Northwestern Events Calendar

May
23
2016

MENA Monday. New Directions: Lerna Ekmekcioglu, Recovering Armenia: Limits of Belonging in Post-Genocide Turkey

When: Monday, May 23, 2016
12:00 PM - 1:00 PM CT

Where: University Hall, Room 201, 1897 Sheridan Road, Evanston, IL 60208 map it

Audience: Faculty/Staff - Student - Public - Post Docs/Docs - Graduate Students

Contact: Lexy Gore   (847) 467-5314

Group: Middle East and North African Studies

Co-Sponsor: Keyman Modern Turkish Studies (Northwestern Buffett)

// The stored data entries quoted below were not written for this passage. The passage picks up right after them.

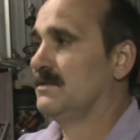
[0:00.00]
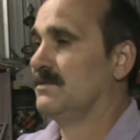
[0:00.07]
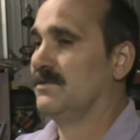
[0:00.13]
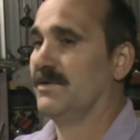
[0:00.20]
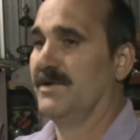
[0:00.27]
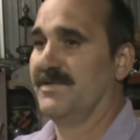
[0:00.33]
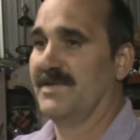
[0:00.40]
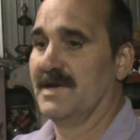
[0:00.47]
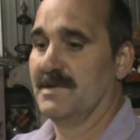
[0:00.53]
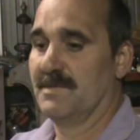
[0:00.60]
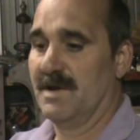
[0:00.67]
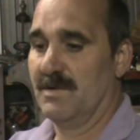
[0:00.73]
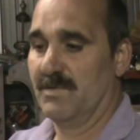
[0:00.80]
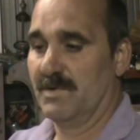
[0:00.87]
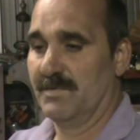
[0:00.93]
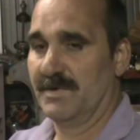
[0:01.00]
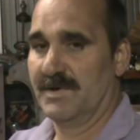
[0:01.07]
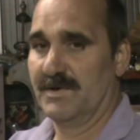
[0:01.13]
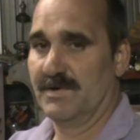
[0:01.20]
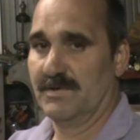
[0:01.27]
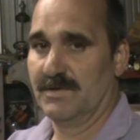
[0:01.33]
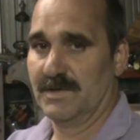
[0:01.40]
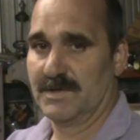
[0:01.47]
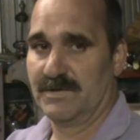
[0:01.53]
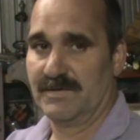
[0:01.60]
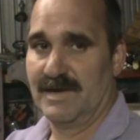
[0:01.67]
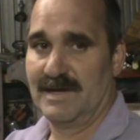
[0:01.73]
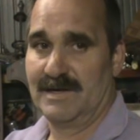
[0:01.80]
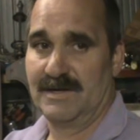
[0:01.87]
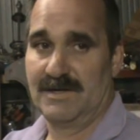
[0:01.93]
really think about what we're doing, look
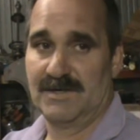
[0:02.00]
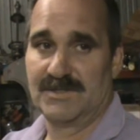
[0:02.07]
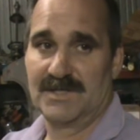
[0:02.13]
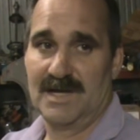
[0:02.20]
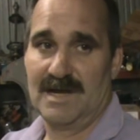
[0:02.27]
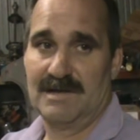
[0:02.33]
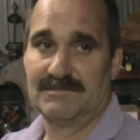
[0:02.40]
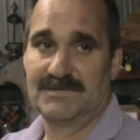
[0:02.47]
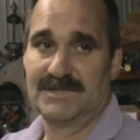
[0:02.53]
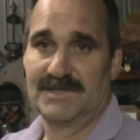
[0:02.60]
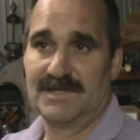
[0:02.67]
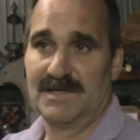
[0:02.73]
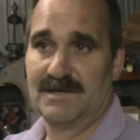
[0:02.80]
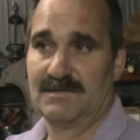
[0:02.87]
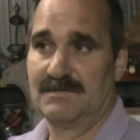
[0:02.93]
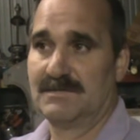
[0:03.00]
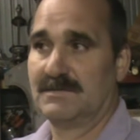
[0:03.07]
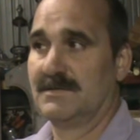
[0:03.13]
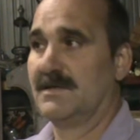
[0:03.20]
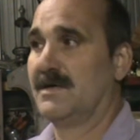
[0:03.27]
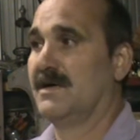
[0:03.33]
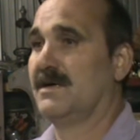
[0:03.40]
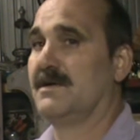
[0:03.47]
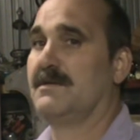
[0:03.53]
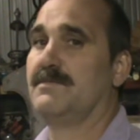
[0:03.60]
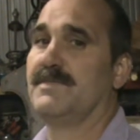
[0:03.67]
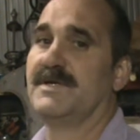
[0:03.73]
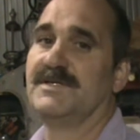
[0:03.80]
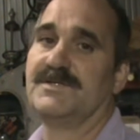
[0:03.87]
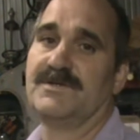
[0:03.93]
around in our shops, you know,
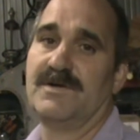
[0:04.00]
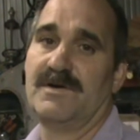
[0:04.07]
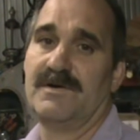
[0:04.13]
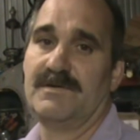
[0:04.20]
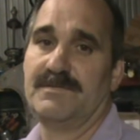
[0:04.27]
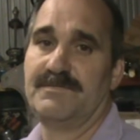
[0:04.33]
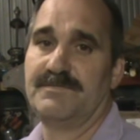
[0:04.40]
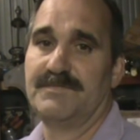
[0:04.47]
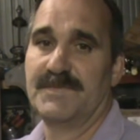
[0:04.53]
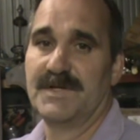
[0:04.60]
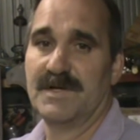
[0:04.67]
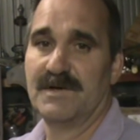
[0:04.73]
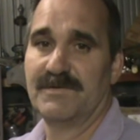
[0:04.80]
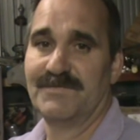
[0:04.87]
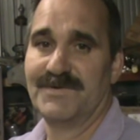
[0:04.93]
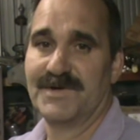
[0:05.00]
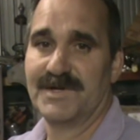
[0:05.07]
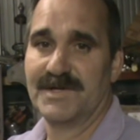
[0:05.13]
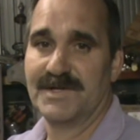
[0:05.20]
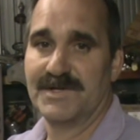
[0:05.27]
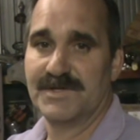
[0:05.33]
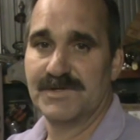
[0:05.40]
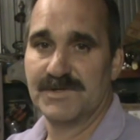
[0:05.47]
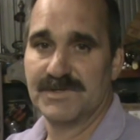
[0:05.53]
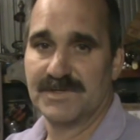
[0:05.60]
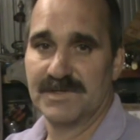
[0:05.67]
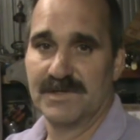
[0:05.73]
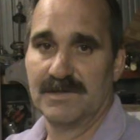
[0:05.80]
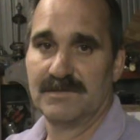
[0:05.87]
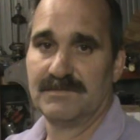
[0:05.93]
make sure, you know, you're going to use
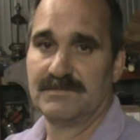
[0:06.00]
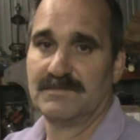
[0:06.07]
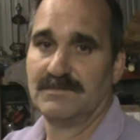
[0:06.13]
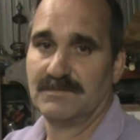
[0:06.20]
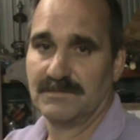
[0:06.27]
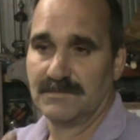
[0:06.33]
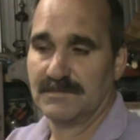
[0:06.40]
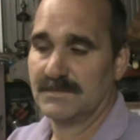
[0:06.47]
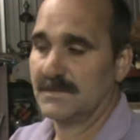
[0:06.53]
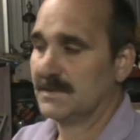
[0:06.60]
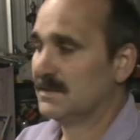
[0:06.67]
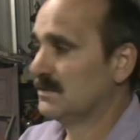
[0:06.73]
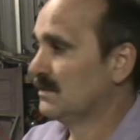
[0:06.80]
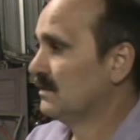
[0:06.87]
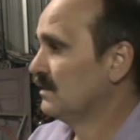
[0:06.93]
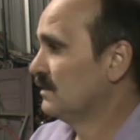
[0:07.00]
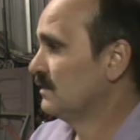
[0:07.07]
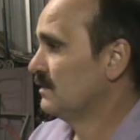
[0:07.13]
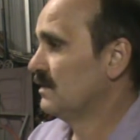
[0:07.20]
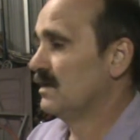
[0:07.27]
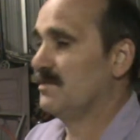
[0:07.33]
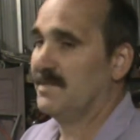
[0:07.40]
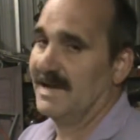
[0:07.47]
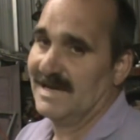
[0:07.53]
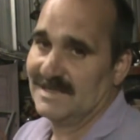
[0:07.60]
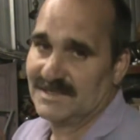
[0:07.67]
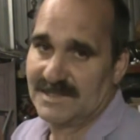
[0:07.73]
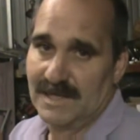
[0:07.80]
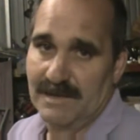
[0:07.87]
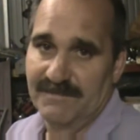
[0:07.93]
a
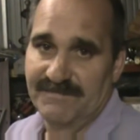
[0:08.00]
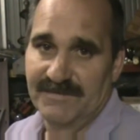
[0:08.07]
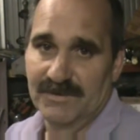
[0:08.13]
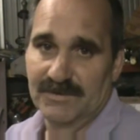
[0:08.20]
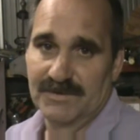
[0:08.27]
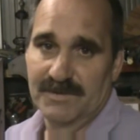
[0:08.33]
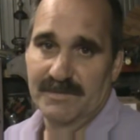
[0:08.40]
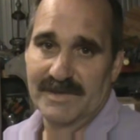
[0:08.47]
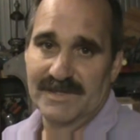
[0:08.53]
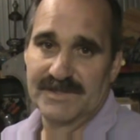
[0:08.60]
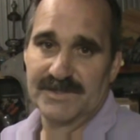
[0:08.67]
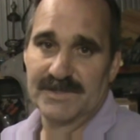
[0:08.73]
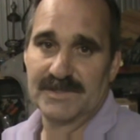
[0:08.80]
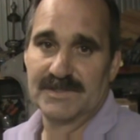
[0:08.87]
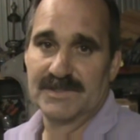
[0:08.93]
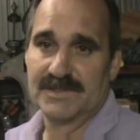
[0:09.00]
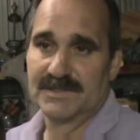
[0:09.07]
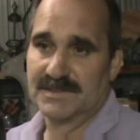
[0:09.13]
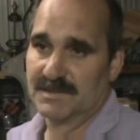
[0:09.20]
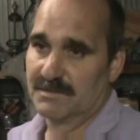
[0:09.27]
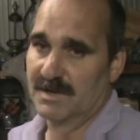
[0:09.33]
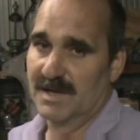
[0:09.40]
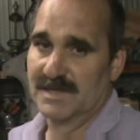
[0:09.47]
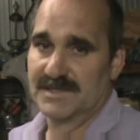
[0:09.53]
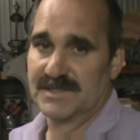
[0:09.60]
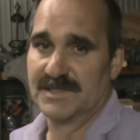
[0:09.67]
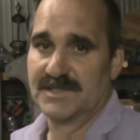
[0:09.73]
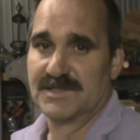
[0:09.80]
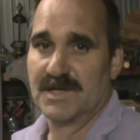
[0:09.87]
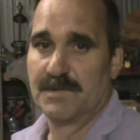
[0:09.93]
mass type filter, make sure it's in, some guy
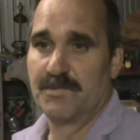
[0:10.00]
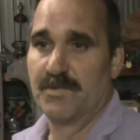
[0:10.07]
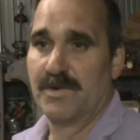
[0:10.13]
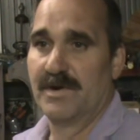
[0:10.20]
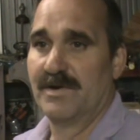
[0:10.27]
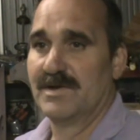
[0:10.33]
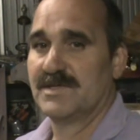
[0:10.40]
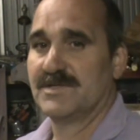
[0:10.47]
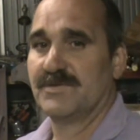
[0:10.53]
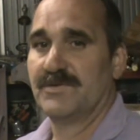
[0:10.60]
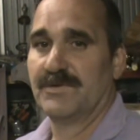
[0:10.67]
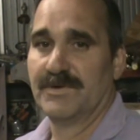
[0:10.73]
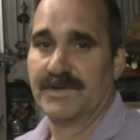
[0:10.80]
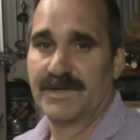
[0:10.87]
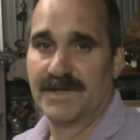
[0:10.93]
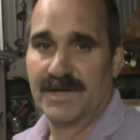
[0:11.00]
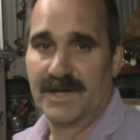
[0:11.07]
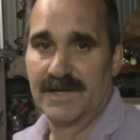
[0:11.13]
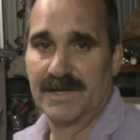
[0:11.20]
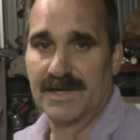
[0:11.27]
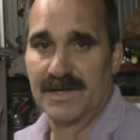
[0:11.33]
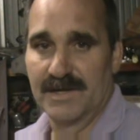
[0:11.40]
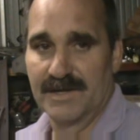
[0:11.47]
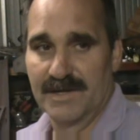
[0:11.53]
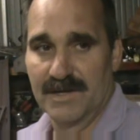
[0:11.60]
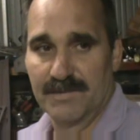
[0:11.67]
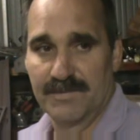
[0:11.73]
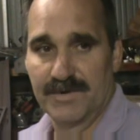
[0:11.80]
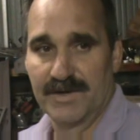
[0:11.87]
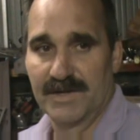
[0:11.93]
said a Tupperware. That's a really good idea, you
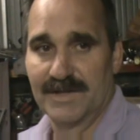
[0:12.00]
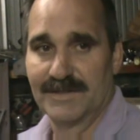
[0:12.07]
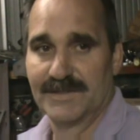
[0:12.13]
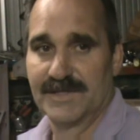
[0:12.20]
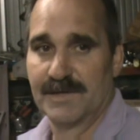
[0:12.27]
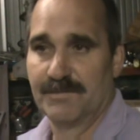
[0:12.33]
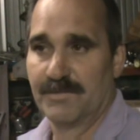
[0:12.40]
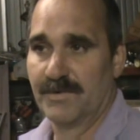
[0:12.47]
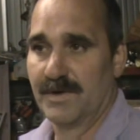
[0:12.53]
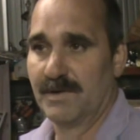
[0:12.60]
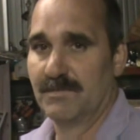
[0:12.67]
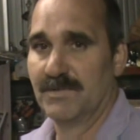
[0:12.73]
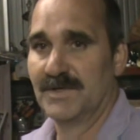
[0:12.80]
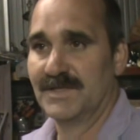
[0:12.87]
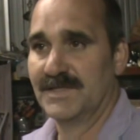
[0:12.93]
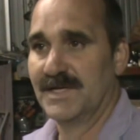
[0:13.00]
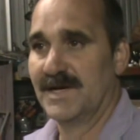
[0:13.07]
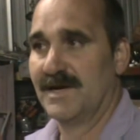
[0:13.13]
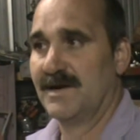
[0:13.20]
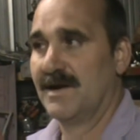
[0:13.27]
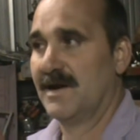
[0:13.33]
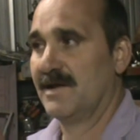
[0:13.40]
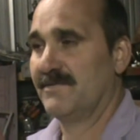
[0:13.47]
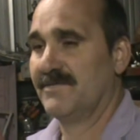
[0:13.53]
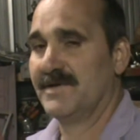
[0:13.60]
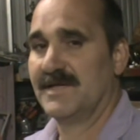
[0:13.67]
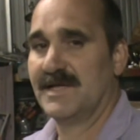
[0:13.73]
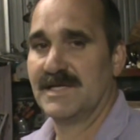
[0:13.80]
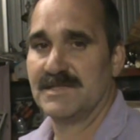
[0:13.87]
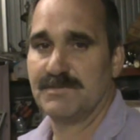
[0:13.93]
know, put it in a Tupperware, bleed the air out of
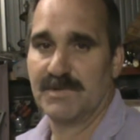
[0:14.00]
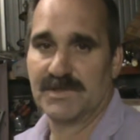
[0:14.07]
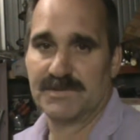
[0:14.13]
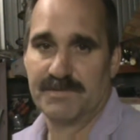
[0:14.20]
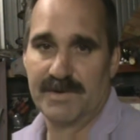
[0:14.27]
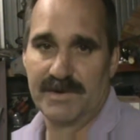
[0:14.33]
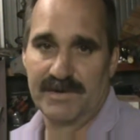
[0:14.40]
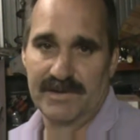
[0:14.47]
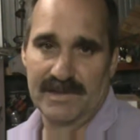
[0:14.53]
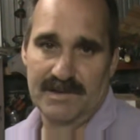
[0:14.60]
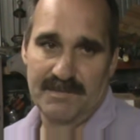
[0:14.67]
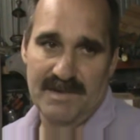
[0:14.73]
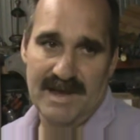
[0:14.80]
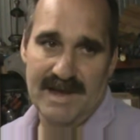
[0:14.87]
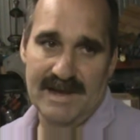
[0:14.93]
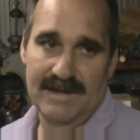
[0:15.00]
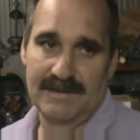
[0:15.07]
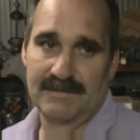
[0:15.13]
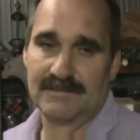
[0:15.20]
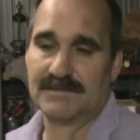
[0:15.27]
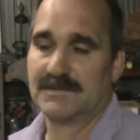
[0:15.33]
it. That's much better than a bag.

Category: Lectures & Meetings

Description:

Recovering Armenia: Limits of Belonging in Post-Genocide Turkey

This book talk follows the trajectories of the survivors of the 1915 Armenian Genocide who remained inside Turkish borders after the signing of the 1918 Mudros Armistice (and during the Allied occupation years of Istanbul) and after the 1923 establishment of the new country as the Turkish Republic. How did the Kemalist state treat the remaining Armenians? What were Armenians’ responses to the new (but also old) Turkish regime? I will discuss multiple strategies Armenians --including feminist Armenians-- improvised in order to cohabit with unapologetic perpetrators and survive the new Turkey.

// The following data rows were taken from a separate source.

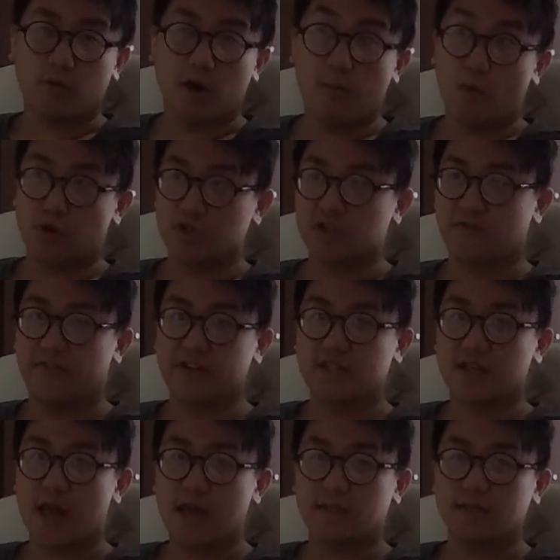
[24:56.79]
a more
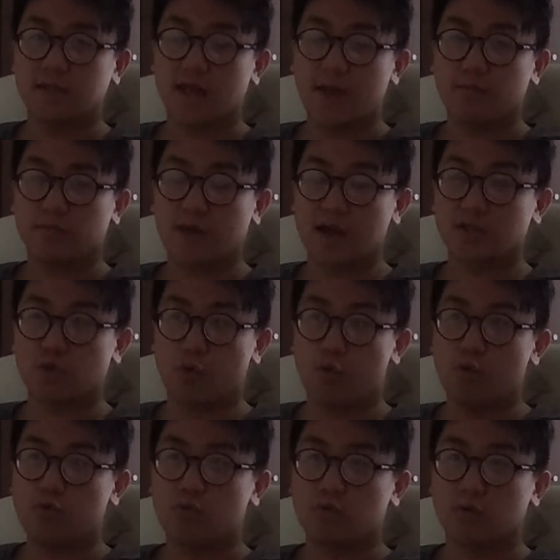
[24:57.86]
sophisticated name that it's
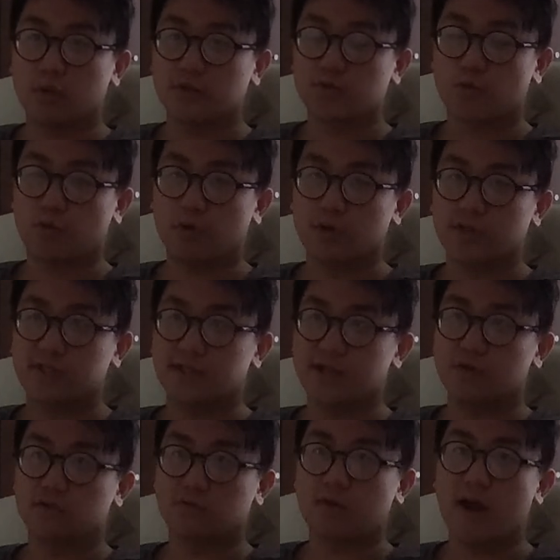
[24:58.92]
all
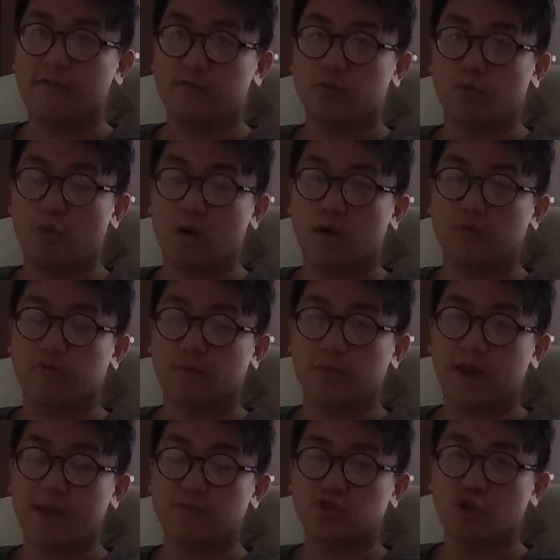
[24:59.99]
still derived from the from
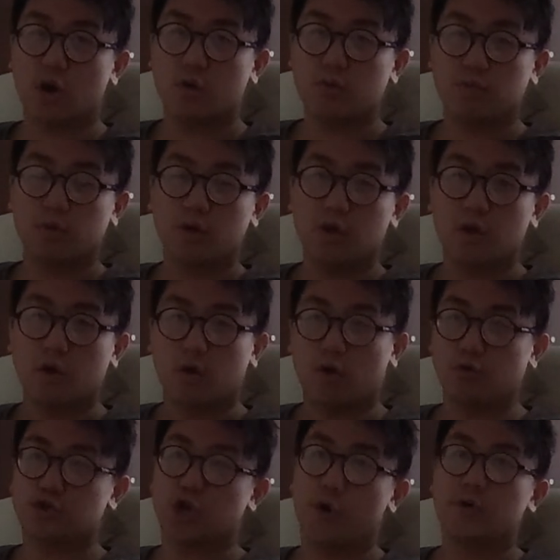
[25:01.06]
the name Joe,
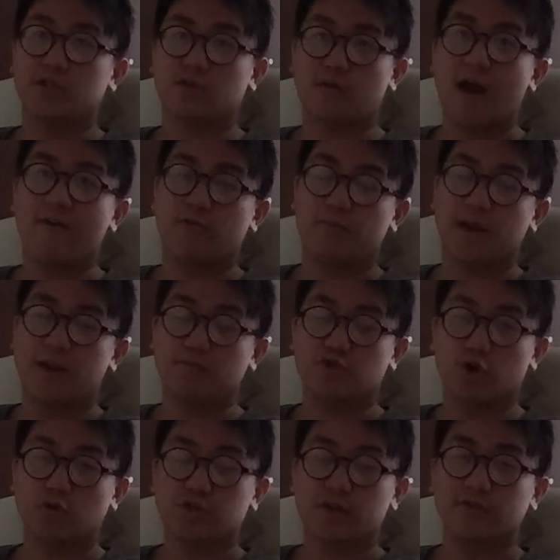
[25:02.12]
or Joe is derived from the name
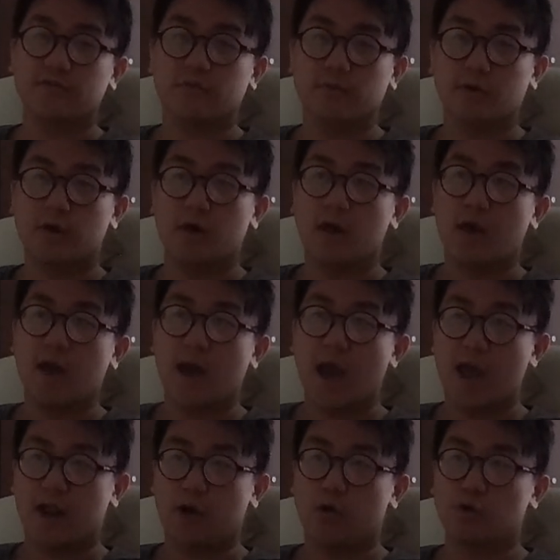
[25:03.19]
Joseph.
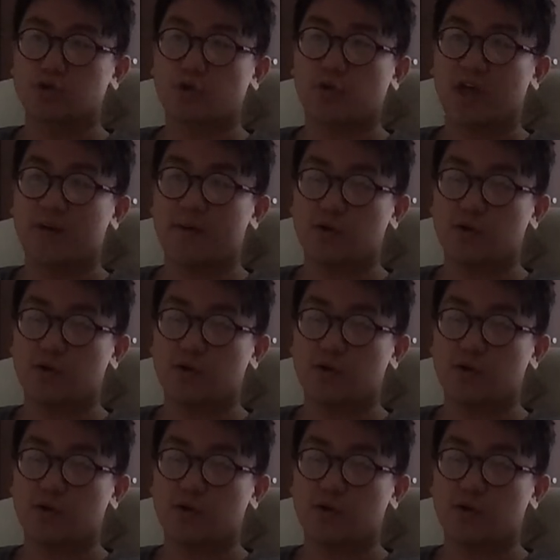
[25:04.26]
And I also think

Lerna Ekmekcioglu is McMillan-Stewart Associate Professor of History at Massachusetts Institute of Technology where she is also affiliated with Women and Gender Studies Program. She specializes on Turkish and Armenian lands in the beginning of the 20th century and the history of Armenian feminism. In 2006 she co-edited a volume in Turkish about the first five Armenian feminists of the Ottoman Empire and Turkish Republic. Her most recent book, Recovering Armenia: The Limits of Belonging in Post-Genocide Turkey, came out from Stanford University Press in early 2016.